• What the exercise asks:
Repeat only these lines, exactly: the first line of the data, the line containing "(283.60 s to 284.60 s)", and every line between them. Pictures stay out.

• Available data:
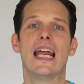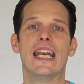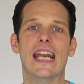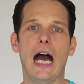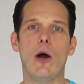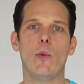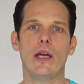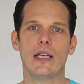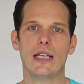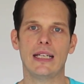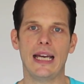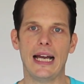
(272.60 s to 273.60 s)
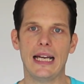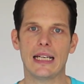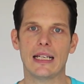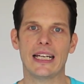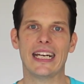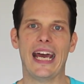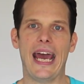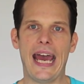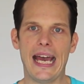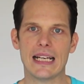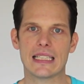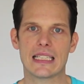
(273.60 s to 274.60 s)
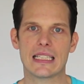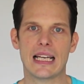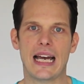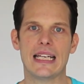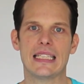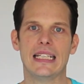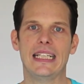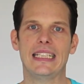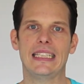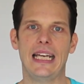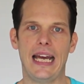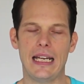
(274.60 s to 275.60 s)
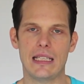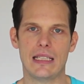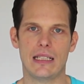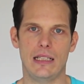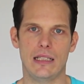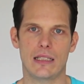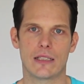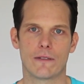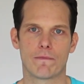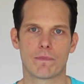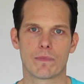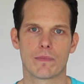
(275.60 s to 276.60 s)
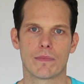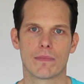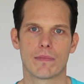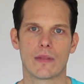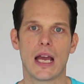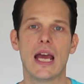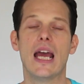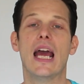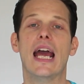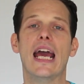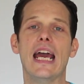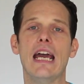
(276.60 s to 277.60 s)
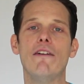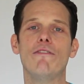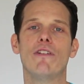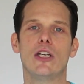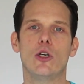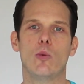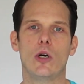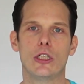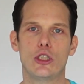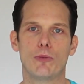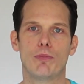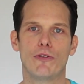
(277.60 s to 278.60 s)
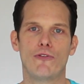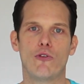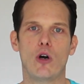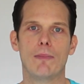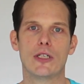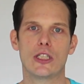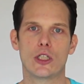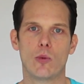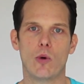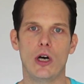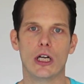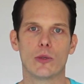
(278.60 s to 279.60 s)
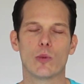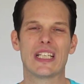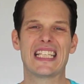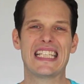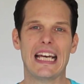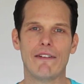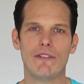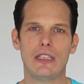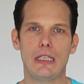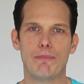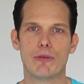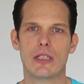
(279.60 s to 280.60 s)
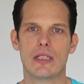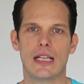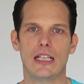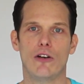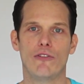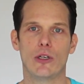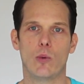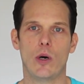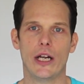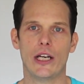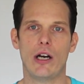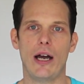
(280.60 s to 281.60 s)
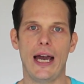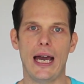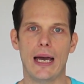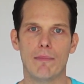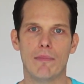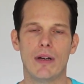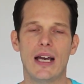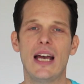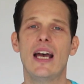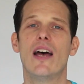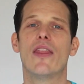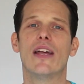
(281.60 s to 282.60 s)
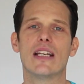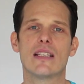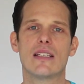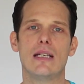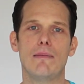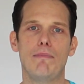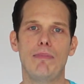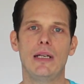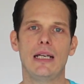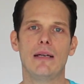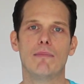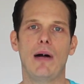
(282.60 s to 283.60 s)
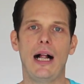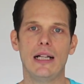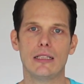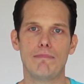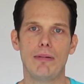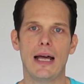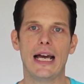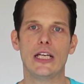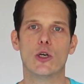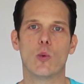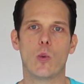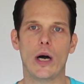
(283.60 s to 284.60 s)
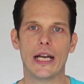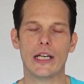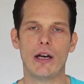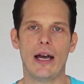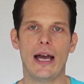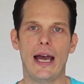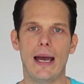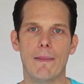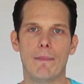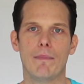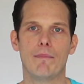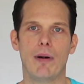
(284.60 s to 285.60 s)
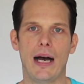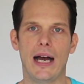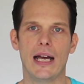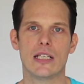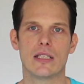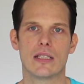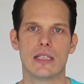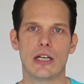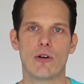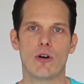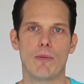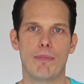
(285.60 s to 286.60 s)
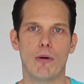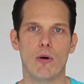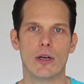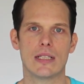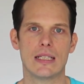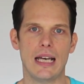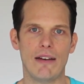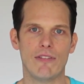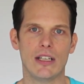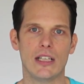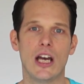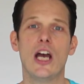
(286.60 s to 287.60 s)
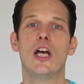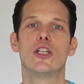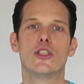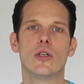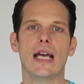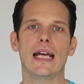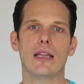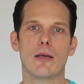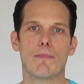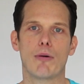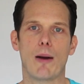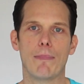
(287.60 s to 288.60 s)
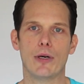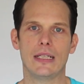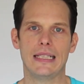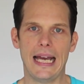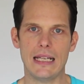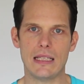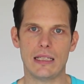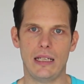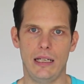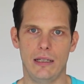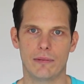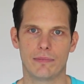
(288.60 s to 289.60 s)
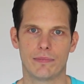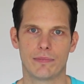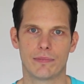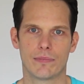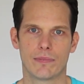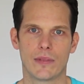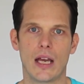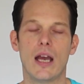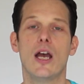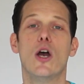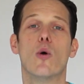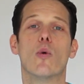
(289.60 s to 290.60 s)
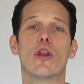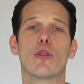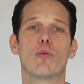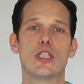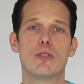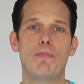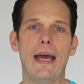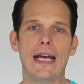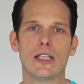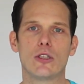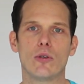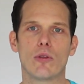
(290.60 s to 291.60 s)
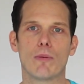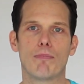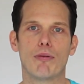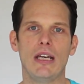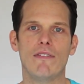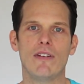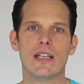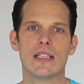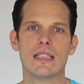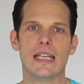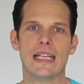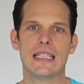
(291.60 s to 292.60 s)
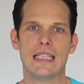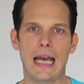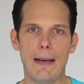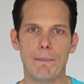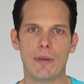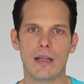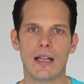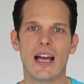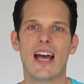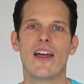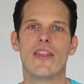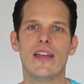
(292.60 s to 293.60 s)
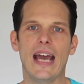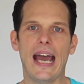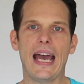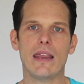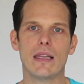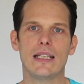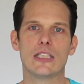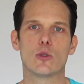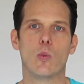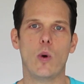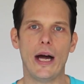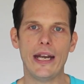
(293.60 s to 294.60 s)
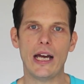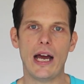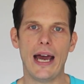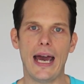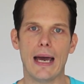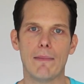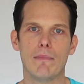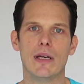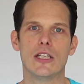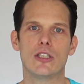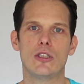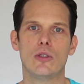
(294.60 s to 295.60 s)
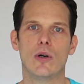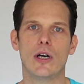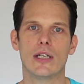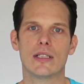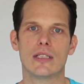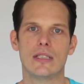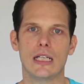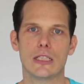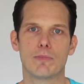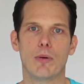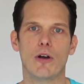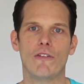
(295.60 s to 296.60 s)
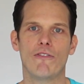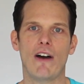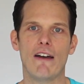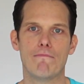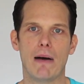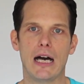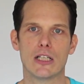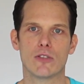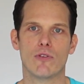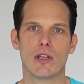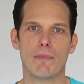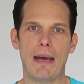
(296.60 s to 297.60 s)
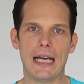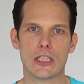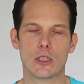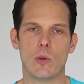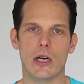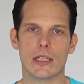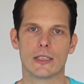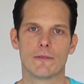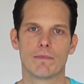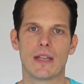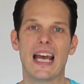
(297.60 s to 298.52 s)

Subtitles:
Now we can calculate exercise intensities. If you want to perform a squat with 70% of your 1 RM, then simply multiply your 1 RM by 0.7 to get the proper intensity. With respect to the previous example, the athlete's 1 RM is 206.5 pounds for the back squat.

• Answer for this exercise:
(272.60 s to 273.60 s)
(273.60 s to 274.60 s)
(274.60 s to 275.60 s)
(275.60 s to 276.60 s)
(276.60 s to 277.60 s)
(277.60 s to 278.60 s)
(278.60 s to 279.60 s)
(279.60 s to 280.60 s)
(280.60 s to 281.60 s)
(281.60 s to 282.60 s)
(282.60 s to 283.60 s)
(283.60 s to 284.60 s)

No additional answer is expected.